4/09/2008

The Sleeper Must Awaken

I used to scoff at those perpetually bored types that felt the need to change aspects of their life, seemingly without reason, the people who would rearrange their furniture, restyle their hair or quit their job every so often because they “just needed a change.” I took this for childishness, the obsession with novelty that comes from a surplus of unmanaged energy.

I have to confess, I largely still feel this way. People obsessed with shifting bits of themselves about for no reason do tend to be those perpetually bored and disaffected types that constantly want the world to act onto them, that have trouble marshaling themselves for constructive purposes. On the other had I have come to realize the value of such things.

In the words of Frank Herbert, “Without change, something sleeps inside us.”

While constantly shifting one’s environs is a symptom of disengagement, failing to do so can disengage one just as much. Psychologists call this process habituation; it’s an intrinsic property of the brain’s wiring, observed even in newborns. Habituation is the brain’s process of getting used to something, an image, a sound, an activity, an environment. Once habituated to a particular stimulus, the brain no longer reacts to that input as it did when it first encountered it.

Do you remember the last song that floored you, the last tune to come on the radio and stop you in your tracks?* When you first heard it, it kicked you in the chest. It conjured vivid images. It prompted new combinations of emotions. It rang inside your head like the clapper in a storm bell. It evoked memories that you’d forgotten you’d forgotten. It was just so, so new. Now, however many weeks or years later, you’ve heard it dozens, perhaps hundreds of times. You recognize it at the first note, word or chord. You know the artist, the album and you’ve heard the live version and the club remix. You know all the words and can sing along idly whilst doing other things without dividing your attention. It still evokes, to be sure, but not the way it did the first few times you heard it. It has lost it’s novelty.

This is habituation. When the song was new to you, you brain was constructing new pathways and, much like construction in a major city can’t help but upset the older buildings nearby, in the cerebellum’s the forest of synapses, new branches can’t help but shift the old.
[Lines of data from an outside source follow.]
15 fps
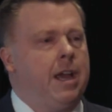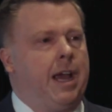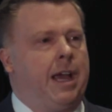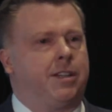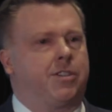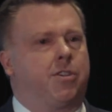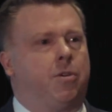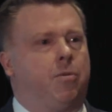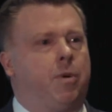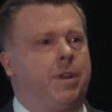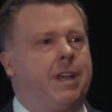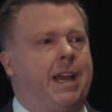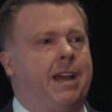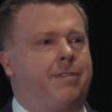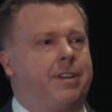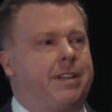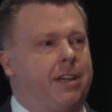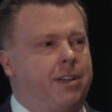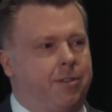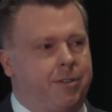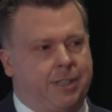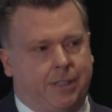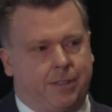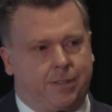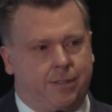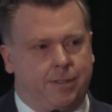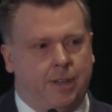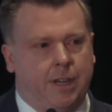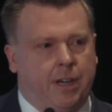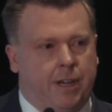And so one thing I have to tell you is this,
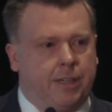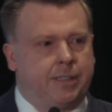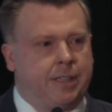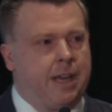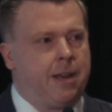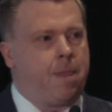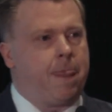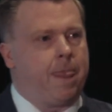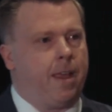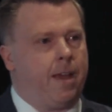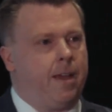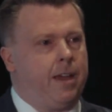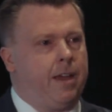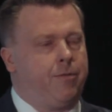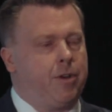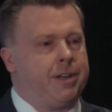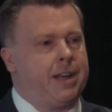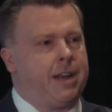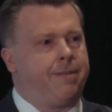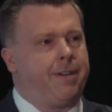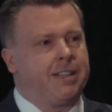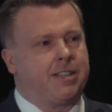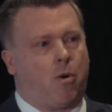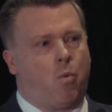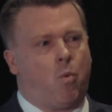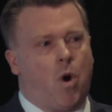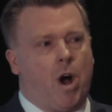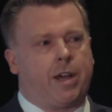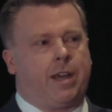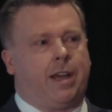is that if you identify as a
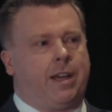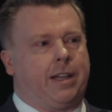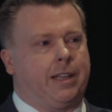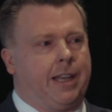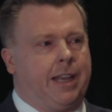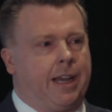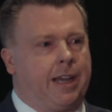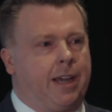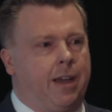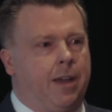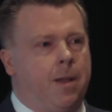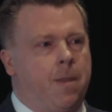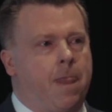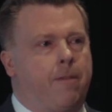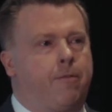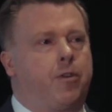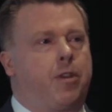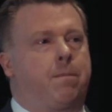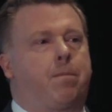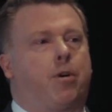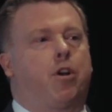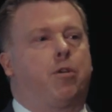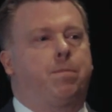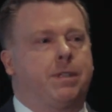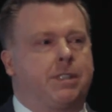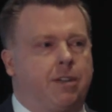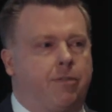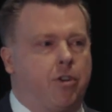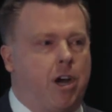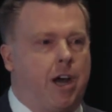walk-in clinic for the purpose
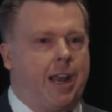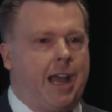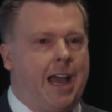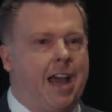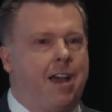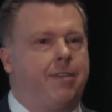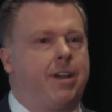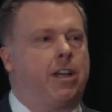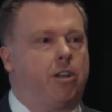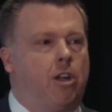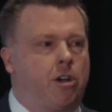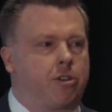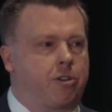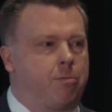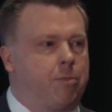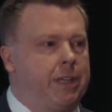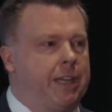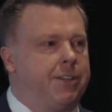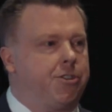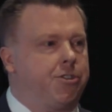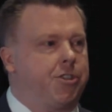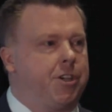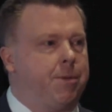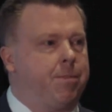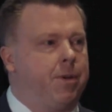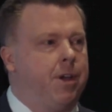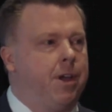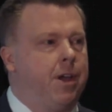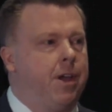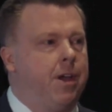of not having a long-term relationship,
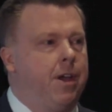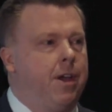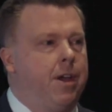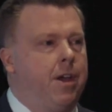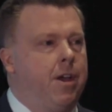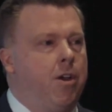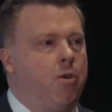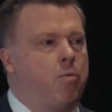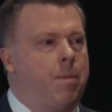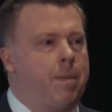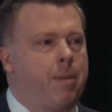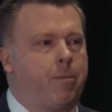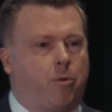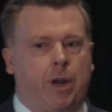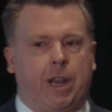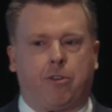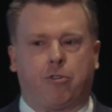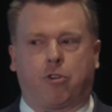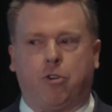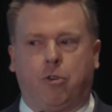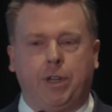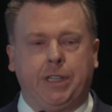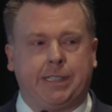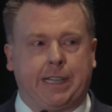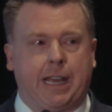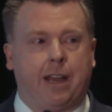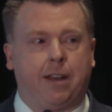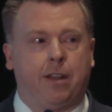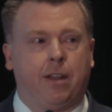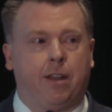remember what Andrew Coyne
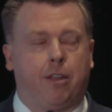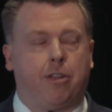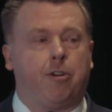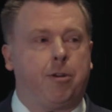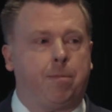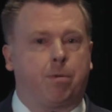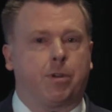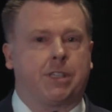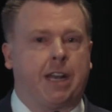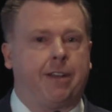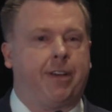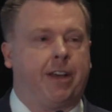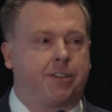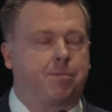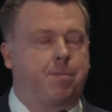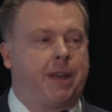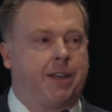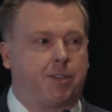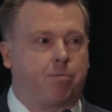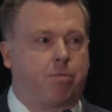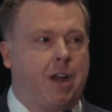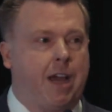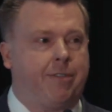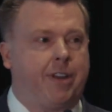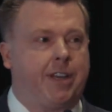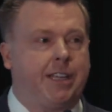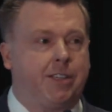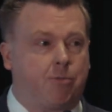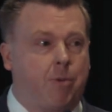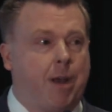said, 30% of health spend is private.
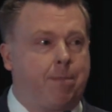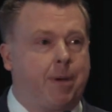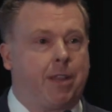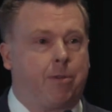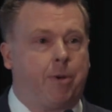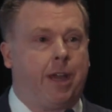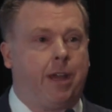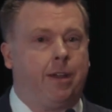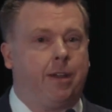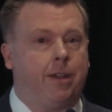He's right, by the way.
Those new electro-chemical avenues cement themselves quickly. The song becomes familiar and that combination of beats and frequencies looses the ability to evoke new thoughts.

This is only one example. We habituate to everything in our daily lives. Without novelty, we have nothing but habituated experiences and the internalization of non-habituated information becomes more and more difficult. Herein lies the value of shifting things every so often, shifting so that we can see things differently, so that we might think new thoughts and re-experience old ones, so that we can see some small part of the world anew, so that our brains never have the chance to get lazy and so that we come to know a bit about what how much we don’t know.

Thing are changing for me, presently. I just did a gig that was entirely new for me. Next week I shift jobs within my industry. I’ve rearranged my furniture simply because I was too comfortable with the way it was. Finally, Badassbard is about to undergo a huge change to which I am quite looking forward.

Here’s to what’s next on the radio.

*For those interested the last song that floored me was Flogging Molly’s The Story So Far.

3 comments:

Anonymous said...

Good for you, Tom.

The last song that floored me was Cheryl Crow's A Change Will Do You Good.

(Okay, not really, but it fit the theme.)

Unknown said...

Good luck on the new gig. I do think something sleeps within us when we become too habitual which then becomes boring. Change is good. I need to do that. I also need a good song to floor me also.

AutumnZ said...

"Habituation" is actually a short term goal of mine. I'm looking forward to graduating, getting a job, and just waking up, taking the kids to school, going to work and coming home to some wine.

The last song on the radio for me was Daniel Bedingfield's "If You're Not the One".